In the Night Garden
“I don’t think you’re wicked,” I said quietly, my voice filling the space as surely as a limb.
“If I were not, someone would have come for me, in all that time,” she reasoned. “If I were not, I would not have been given a gold
en ball and told to go off and play. I would have been kept close to the trunk of my mother’s body, and wrapped in her tail, the way I wrapped my ball.” She turned her head away from me.
“If I were not, the ghosts would not have taken me.”
“But you’ve done nothing wrong. Your mother left you to the mercy of a ball—mine left me to the mercy of the Stars. But I did nothing wrong. We are not wicked, we’re not!” I curled my fingers into my palms. Oubliette only shook her head.
“How did you escape, finally?”
But she sealed up her mouth like a letter. Light sifted flour-thin through the shredded walls, and long gray fingers curled around her neck, around my waist. They pried us from our beds, plied us into clothes of paper threaded with dirty string, pleaded silently with us to eat what they had brought: handfuls of aventurine and garnet. We sucked them down—they were hard and chewy all at once. Our teeth split their skin, and they tasted like licorice, licorice and beets. The same grasping fingers pulled us from our meager food and pushed us down that long corridor which led to the machine, which led to the Mint.
The workday had begun.
I tried to keep close to her, but it was impossible in the press of so many children. I could not see where she went, the one head floating shorn and strange among the others. Little voices rose and fell, paper trousers rustled—it was a little like school, save that we were all so afraid, so afraid. The Pra-Ita did not speak to us, but placed our hands where they wanted them, pushed our fingers as they meant us to move.

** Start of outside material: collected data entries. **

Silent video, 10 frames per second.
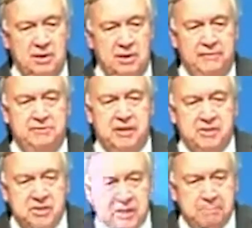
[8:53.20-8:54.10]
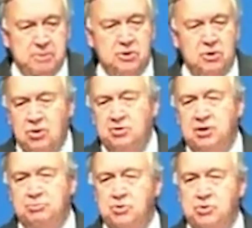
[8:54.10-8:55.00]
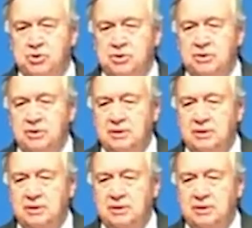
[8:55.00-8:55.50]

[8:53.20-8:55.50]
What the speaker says: of the exceptional contributionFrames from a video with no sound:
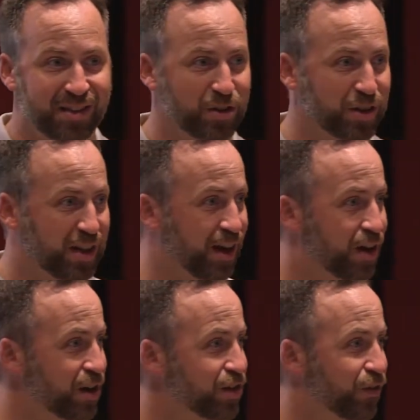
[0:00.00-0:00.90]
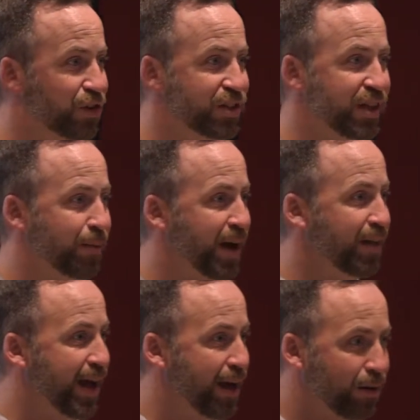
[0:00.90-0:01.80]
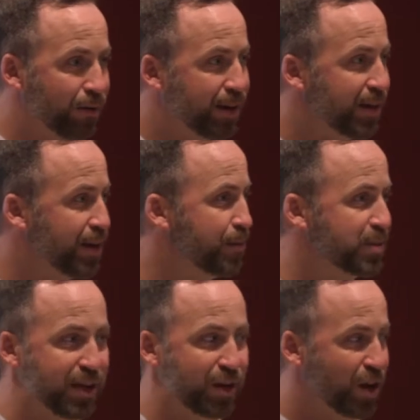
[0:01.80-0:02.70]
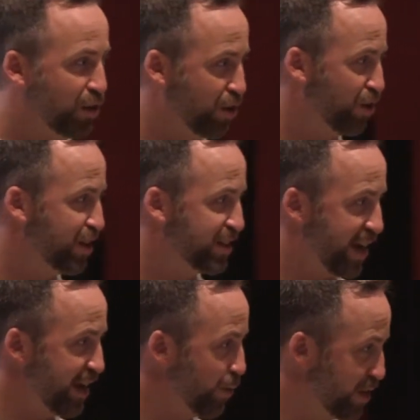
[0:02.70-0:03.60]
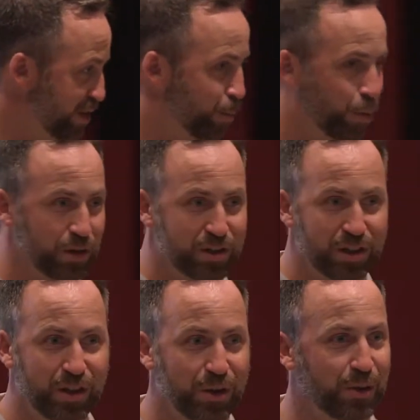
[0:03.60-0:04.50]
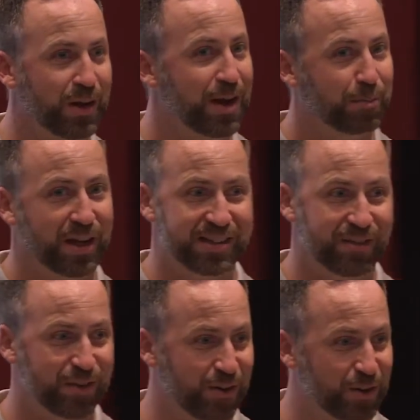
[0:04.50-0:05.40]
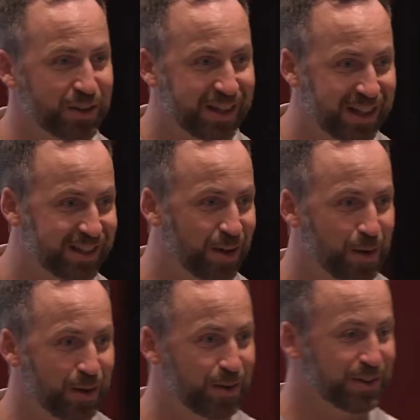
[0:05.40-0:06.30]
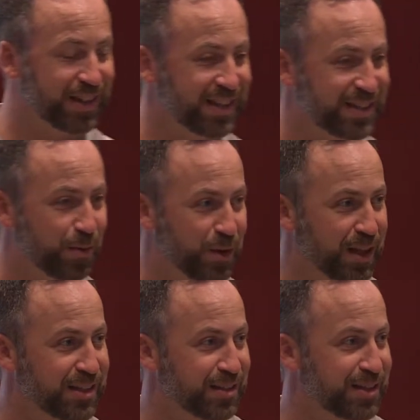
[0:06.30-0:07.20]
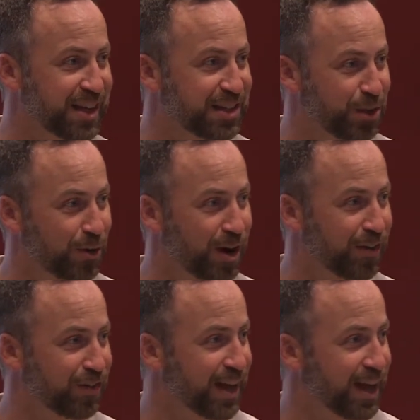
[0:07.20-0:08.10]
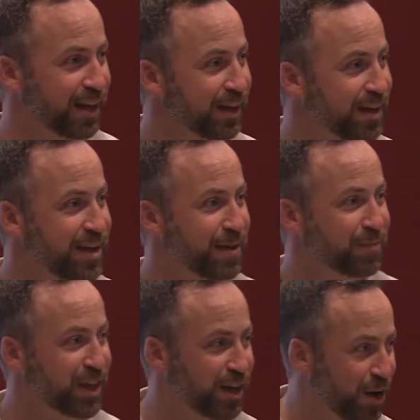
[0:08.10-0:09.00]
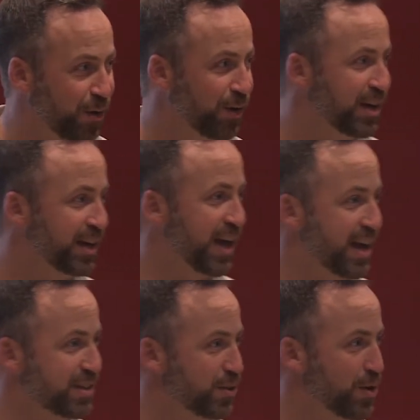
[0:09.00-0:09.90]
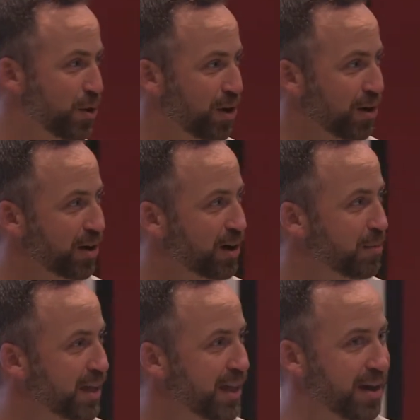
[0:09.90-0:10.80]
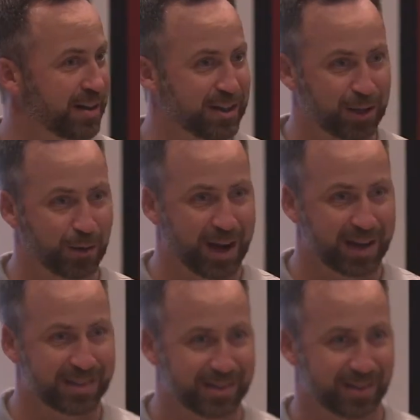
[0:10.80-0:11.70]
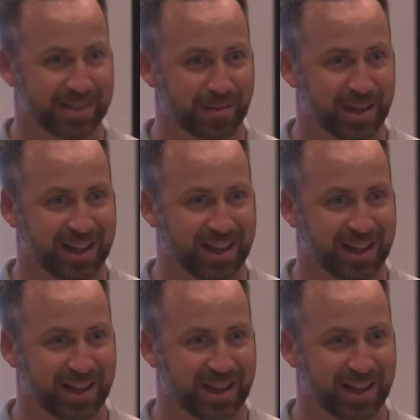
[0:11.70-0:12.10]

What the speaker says: There's a lot of controversy about algorithms, and they're deciding what's important to you. Plus, have you ever clicked on one of those links that really ticked you off, like, you know, cats are no longer going to be allowed in the US or something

I was stationed at the edge of the great, arching thing. Already it hummed with moving bodies, lurched and swayed as though it were itself alive. It was Vhummim herself, to my surprise, who cradled my arms in hers. Her blue-white hair brushed my face as together we reached for shroud-covered baskets. Her diamond belly pressed against my back as we drew back the shrouds, and her wheat-stalk arms caught me as I fell away from the thing that she meant me to haul up out of the straw—for under the colorless gauze were the tangled limbs of children, glass-pupiled and sightless, gaping at nothing.
“It was better for you,” she wheezed, wretched and worrying, “I told you it was. To work, and not to be minted.”
“You make money? Out of us?” I felt as though I might vomit, but kept the hard, chewy gems down.
Vhummim’s eyes creased with embarrassment. “We didn’t notice,” she whispered, “when we wasted to nothing. We didn’t notice, for a long time. Our markets were so busy—we could not cease trade because of a few ruined districts. Or even more than a few. Our economy kept our heads to the ground. And even after, we kept up our markets, oblivious. We only truly saw what had happened when gold and silver no longer shone for us, no longer warmed the fingers with their very touch.” She cringed away from me—as though I stood in a place to judge her! “It meant nothing to us. Our jewels had no taste, our coin no weight. What does a ghost treasure? That which lives, that which is hot and hard. There is nothing more valuable than bodies, and we trade now in bone, we trade in it and mine it from the unwanted, we mine it and mint it and it goes to the new Asaad, where you first entered the city, and it buys pale shadows of what we used to love: apple cores and broken stone and skin with no meat, glistening and thick. It is called dhheiba, this new money, and we prize it as we once prized silver, as we once prized the taste of topaz. I am sorry, but all things flow to the Asaad, and so must you. The living work.”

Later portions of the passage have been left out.